(Task to complete)
Quote the listing below in its entirety, omitting every image.

+ + + +

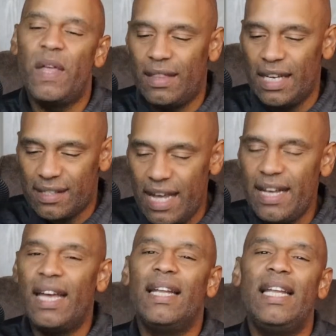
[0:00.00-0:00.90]
that this
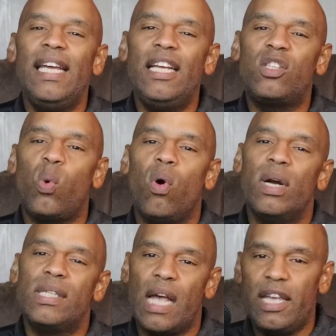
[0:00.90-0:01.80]
thing can lead
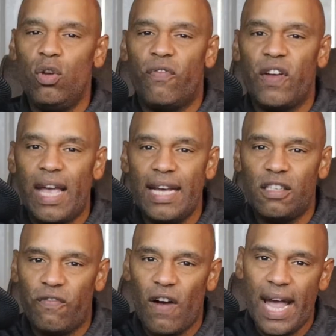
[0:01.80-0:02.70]
towards a
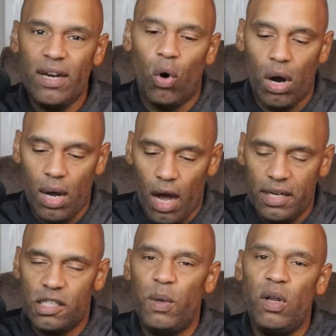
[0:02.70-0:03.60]
unification fight or an
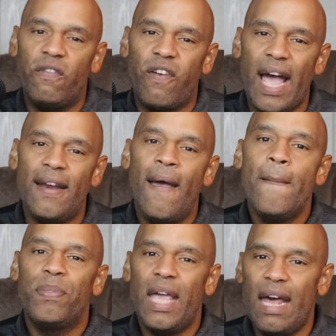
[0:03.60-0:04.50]
undisputed fight
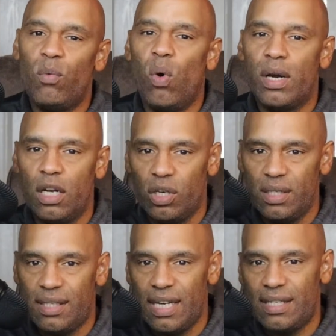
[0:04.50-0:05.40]
at
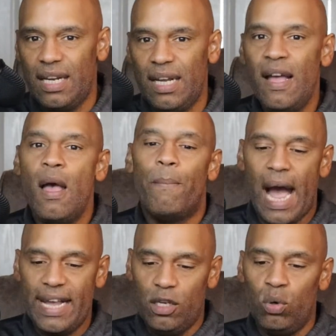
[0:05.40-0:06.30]
160
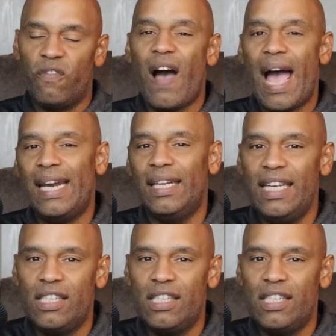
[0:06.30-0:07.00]
by unifying at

+ + + +

(The answer)
[0:00.00-0:00.90]
that this
[0:00.90-0:01.80]
thing can lead
[0:01.80-0:02.70]
towards a
[0:02.70-0:03.60]
unification fight or an
[0:03.60-0:04.50]
undisputed fight
[0:04.50-0:05.40]
at
[0:05.40-0:06.30]
160
[0:06.30-0:07.00]
by unifying at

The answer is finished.